Bederow, now a defense attorney, also noted that Rolon’s record means that he could “be classified as a violent predicate felon, which would subject him to a substantial and mandatory prison term if he was convicted of a violent robbery on his recent Manhattan arrest.”

Bederow added, “The charging decision made by the Manhattan ADA appears to be in lockstep with the Bragg memo and exactly what many people feared.”

Rolon has a rap sheet that lists more than 20 arrests that date back to 1991 and involve charges of rape, robbery, assault and drug dealing, sources said.

In 1997, Rolon was sentenced to three to six years in prison for robbery in upstate Fulton County, and he was later slapped with a five-year sentence in 2009 for attempted robbery in Brooklyn, records show.
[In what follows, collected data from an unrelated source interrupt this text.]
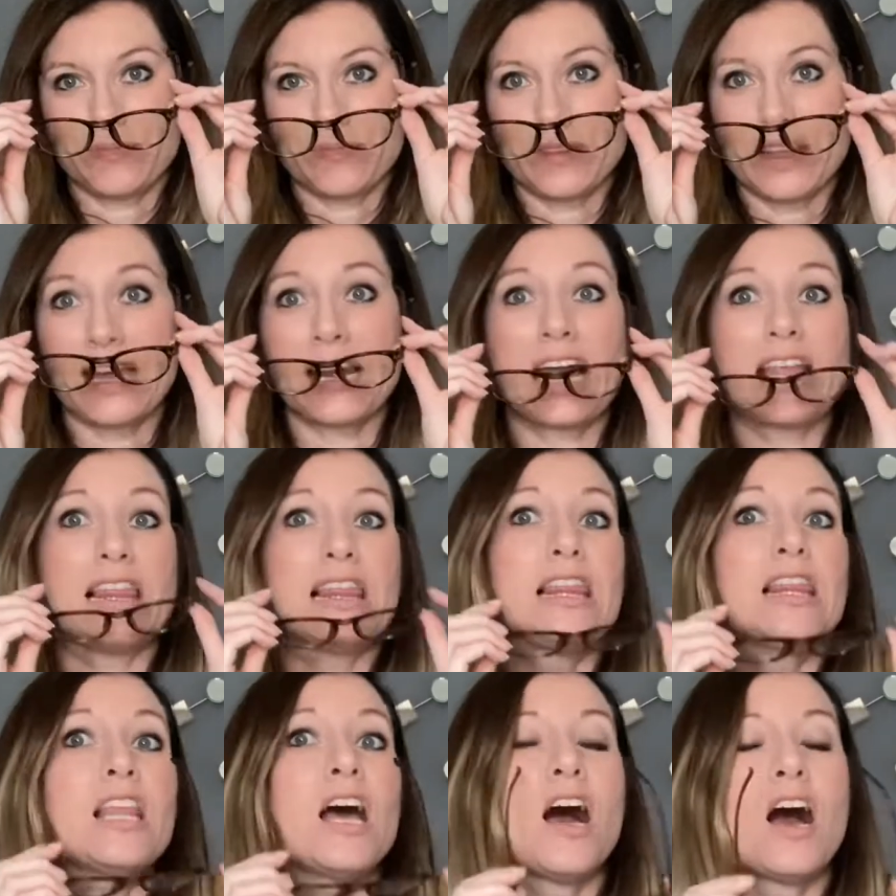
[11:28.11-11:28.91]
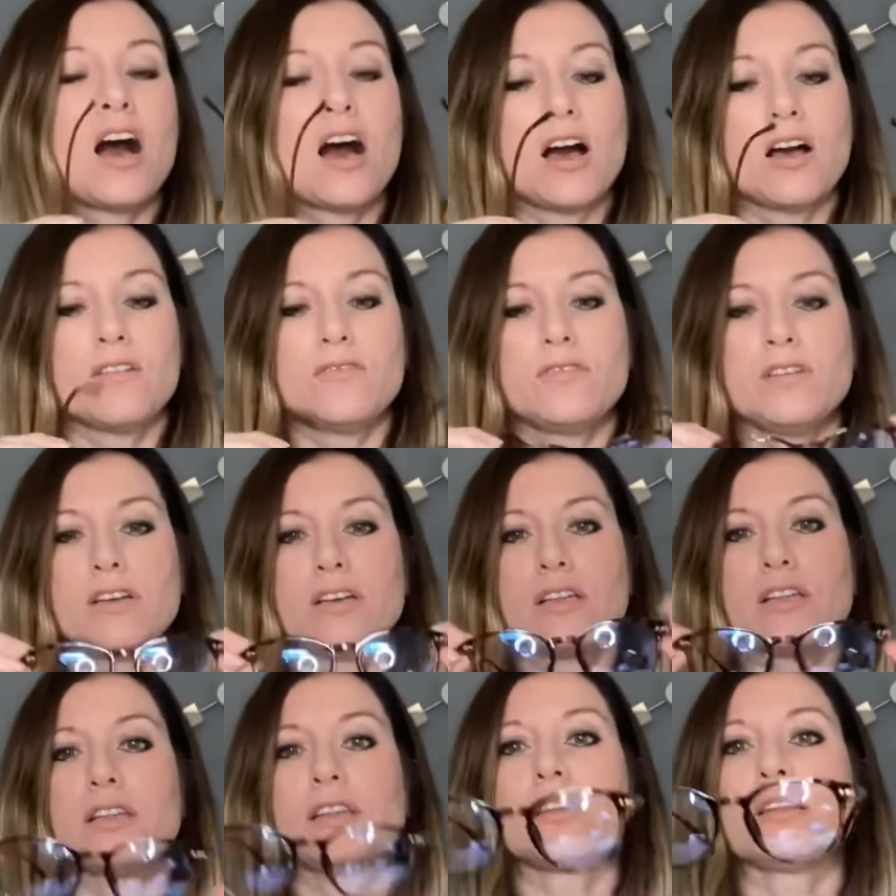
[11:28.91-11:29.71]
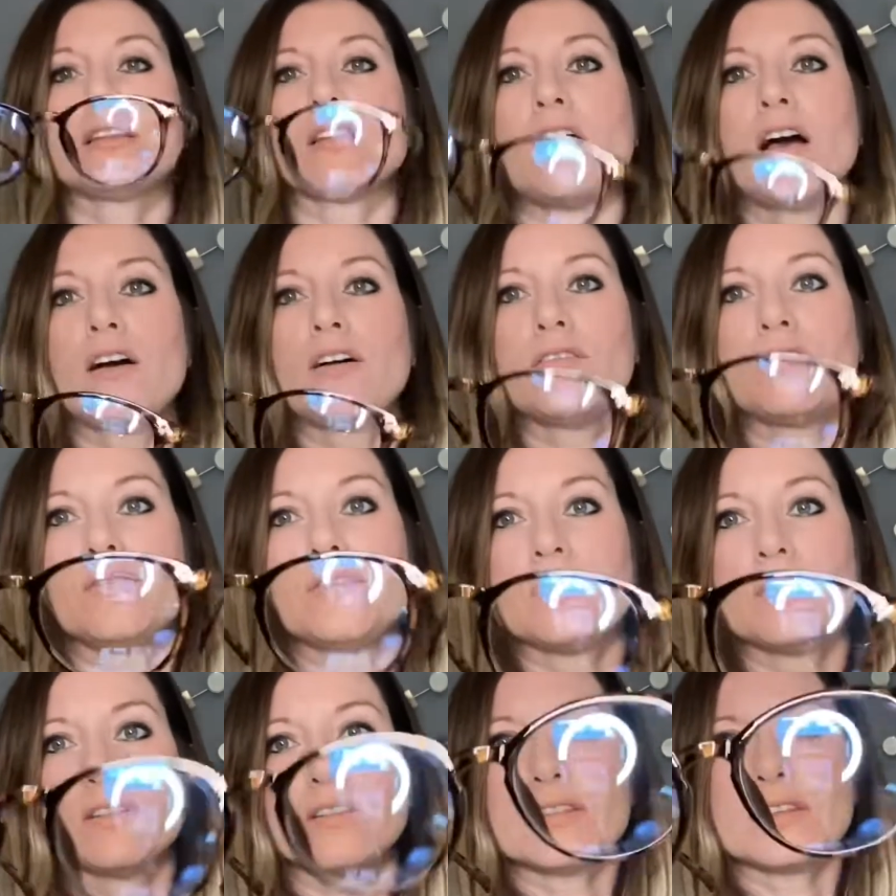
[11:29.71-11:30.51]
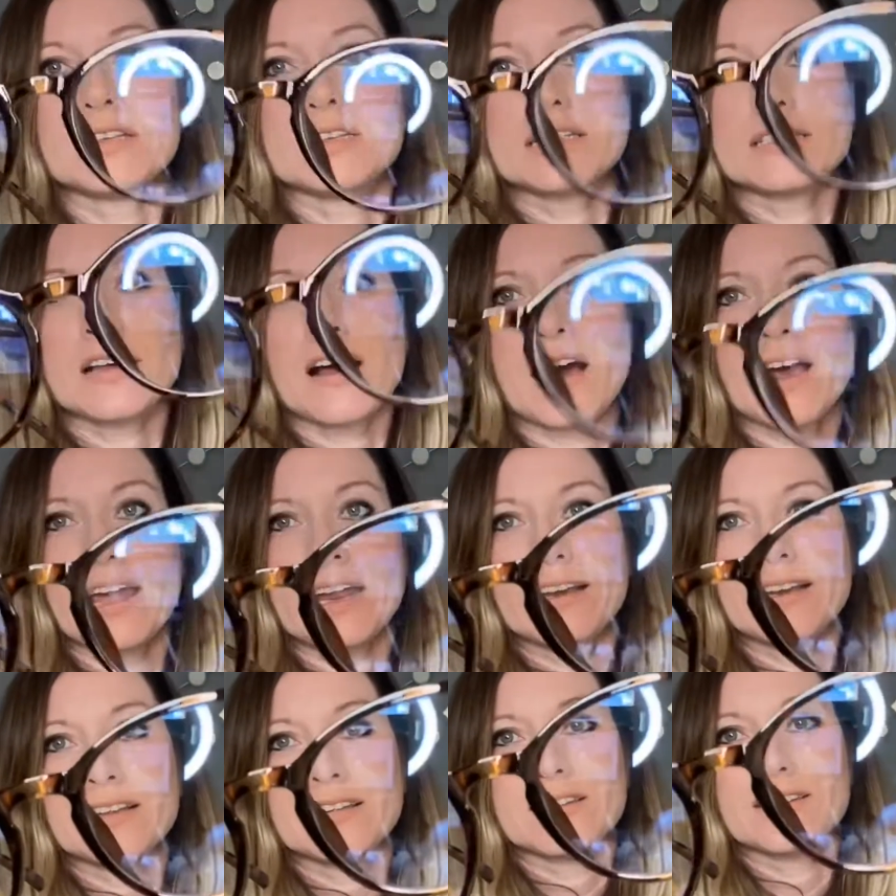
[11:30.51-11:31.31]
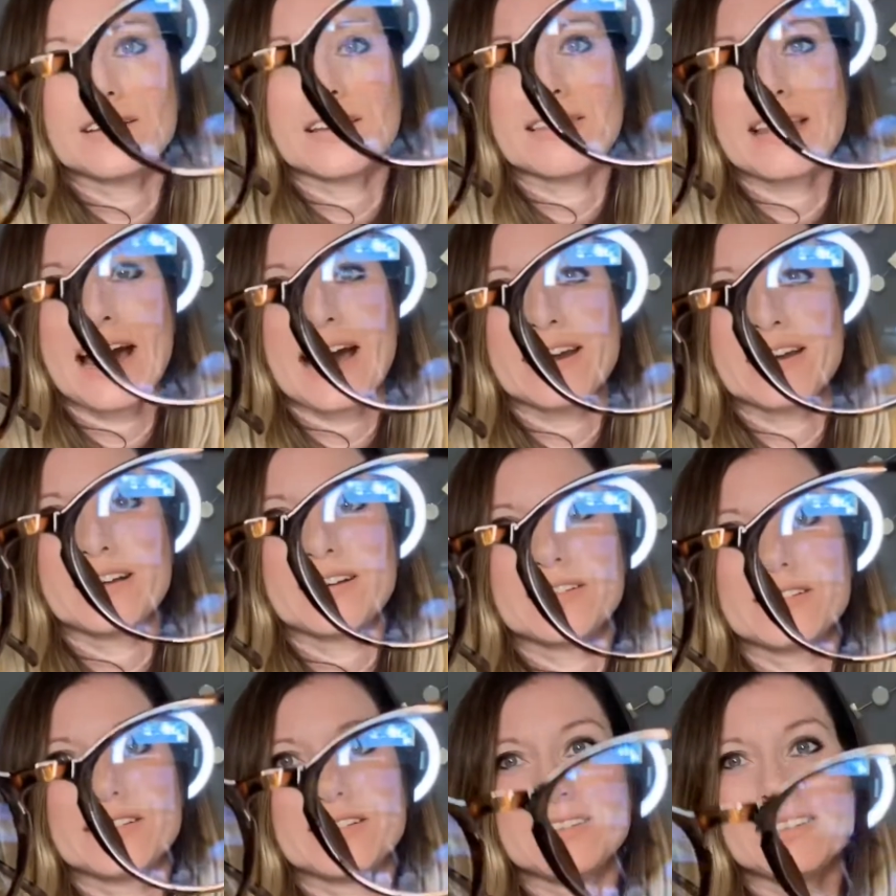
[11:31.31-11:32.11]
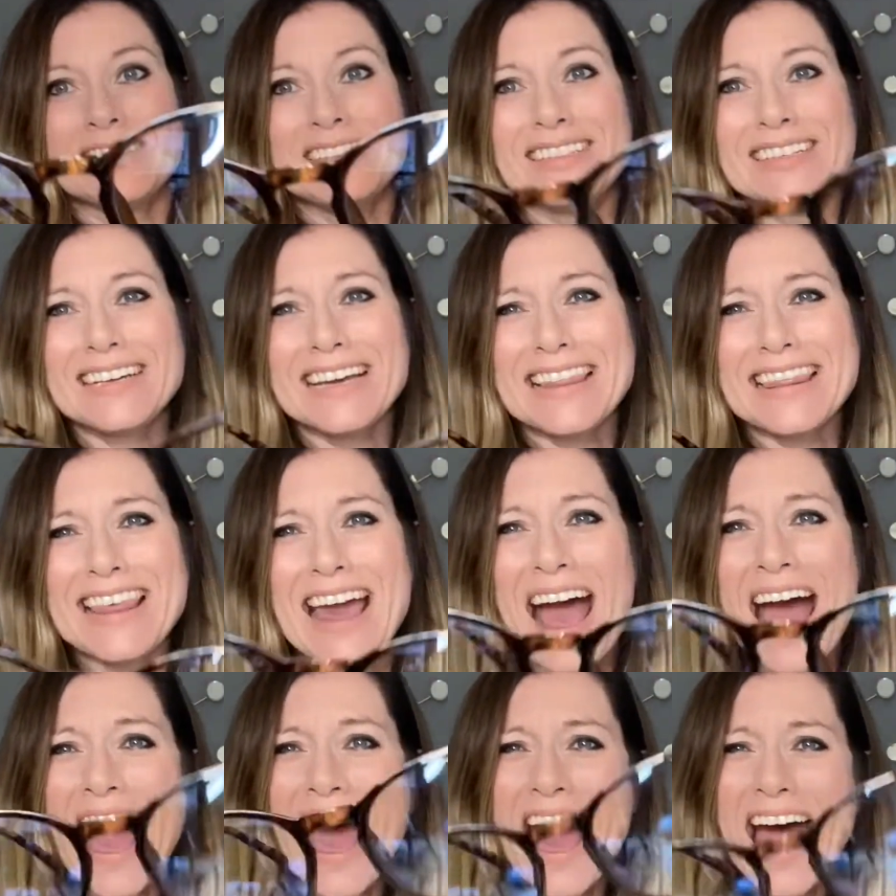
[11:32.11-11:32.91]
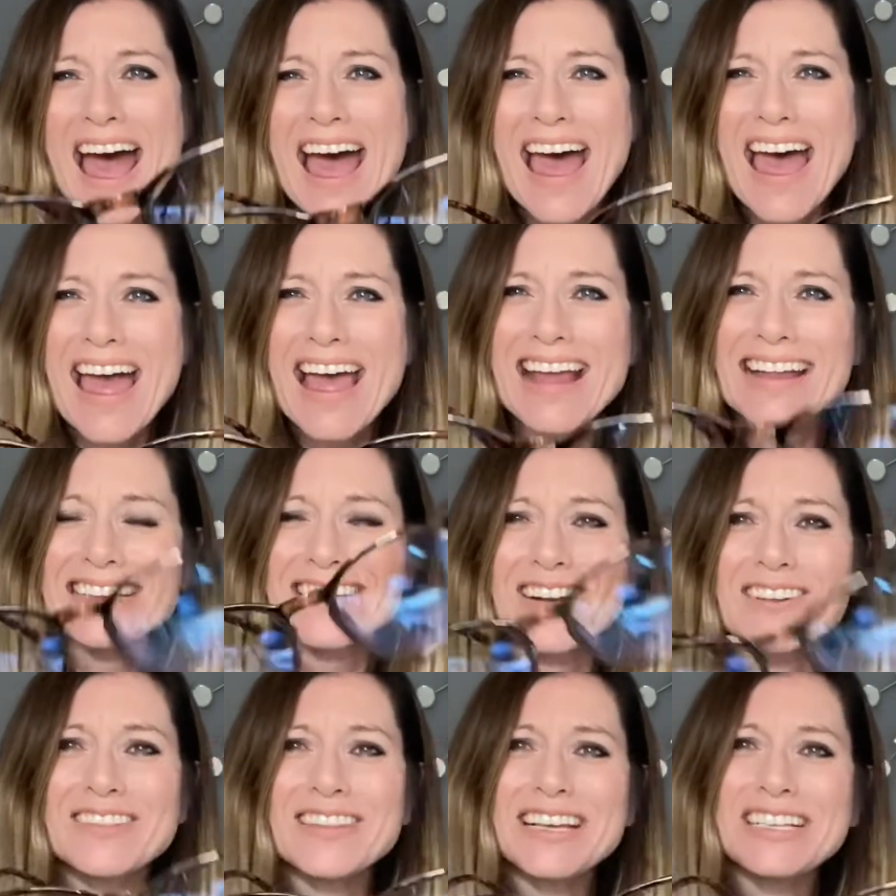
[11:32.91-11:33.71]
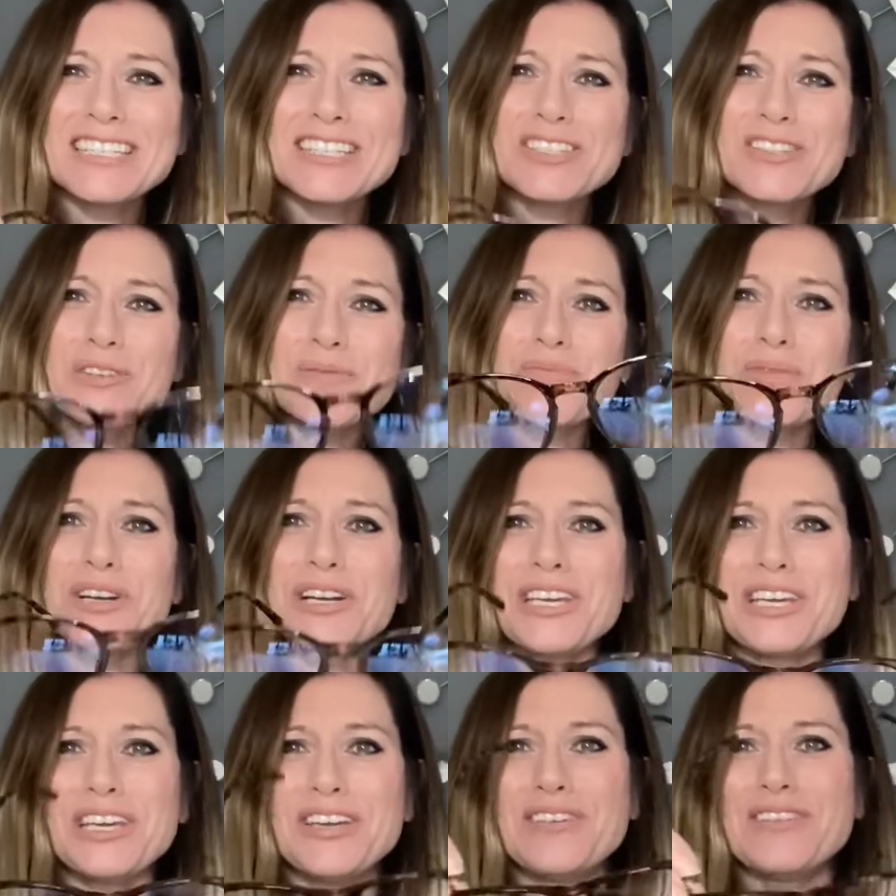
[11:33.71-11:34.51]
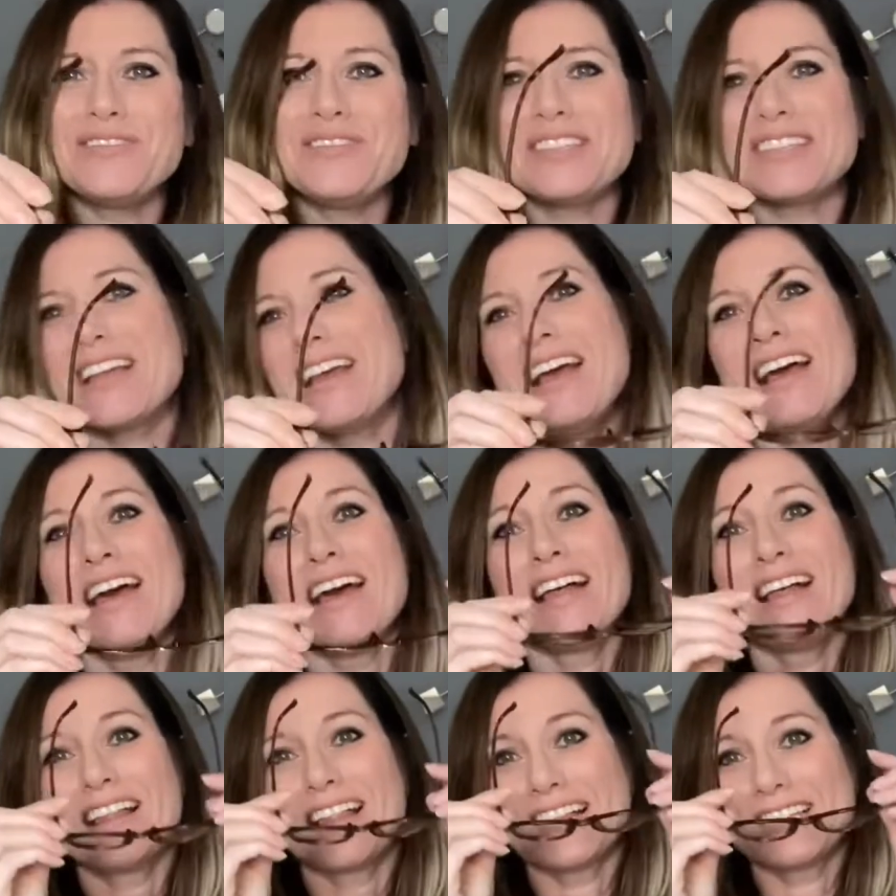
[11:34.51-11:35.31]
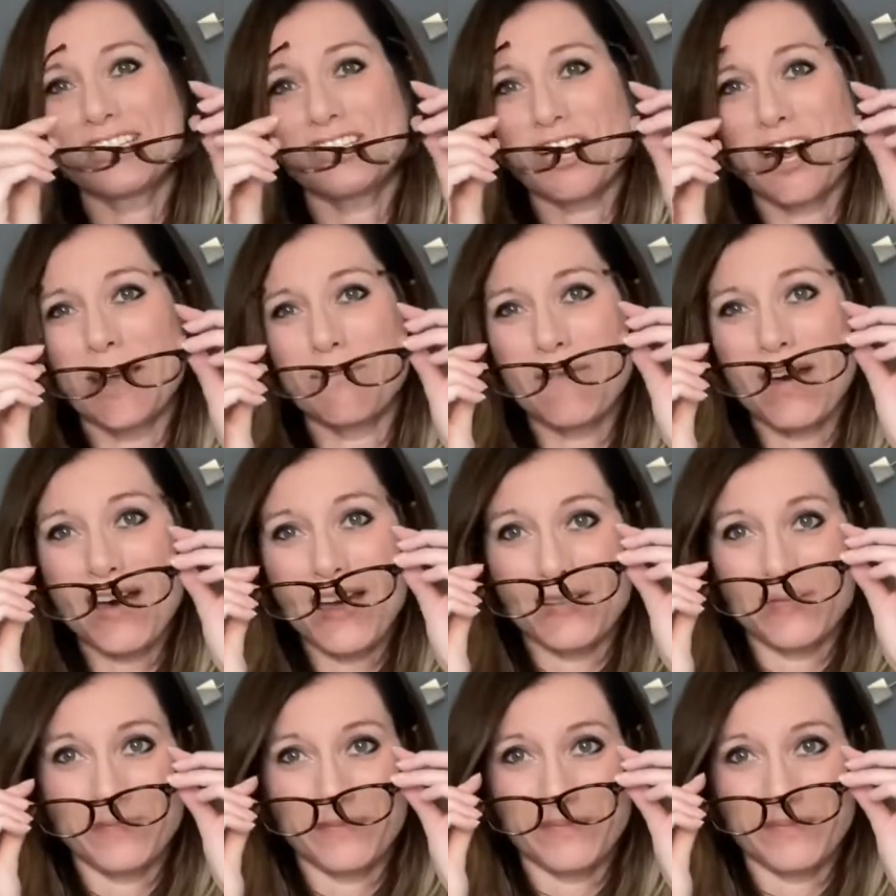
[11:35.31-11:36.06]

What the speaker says: And I love the design. Look at that. Look at that. Aren't they super cute? Let's try them on.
He was released from supervision in the latter case in 2019, records show.

A veteran cop said that while he agreed with Bragg that homeless, mentally ill shoplifters should be diverted to treatment, “the violent guys who have weapons — they need to be prosecuted to the fullest extent of the law.”

“He’s saying all of them should get a break and I can’t concur with that,” the cop said.

Rolon is being represented by the Legal Aid Society, which said in a statement that Rolon “is a prime example of a person in need of treatment and resources, not incarceration.”

“Jail and prison only create a vicious cycle of incarceration and only serve to exacerbate root cause issues and to detract from public safety,” the statement said.

Bragg’s office didn’t return repeated requests for comment and only sent a reporter Rolon’s criminal complaint — a public record under state law — after multiple inquiries.

The incidents at Duane Reade came after the SBA alleged that Manhattan District Attorney Alvin Bragg’s office intentionally omitted the use of a weapon from a criminal complaint regarding a robbery at a TJ Maxx. Google Maps

But during a Monday morning radio interview on WNYC’s “The Brian Lehrer Show,” Bragg drew a distinction between robberies committed by someone who “goes into the store” with a gun and “waves it around” and those that involve what the Penal Law calls a “dangerous instrument.”

“They are, you know, cases that, you know, someone attempts and throws something at you like a pork chop,” he said.

“I don’t want to be frivolous about it, but that literally can be a dangerous weapon under the law.”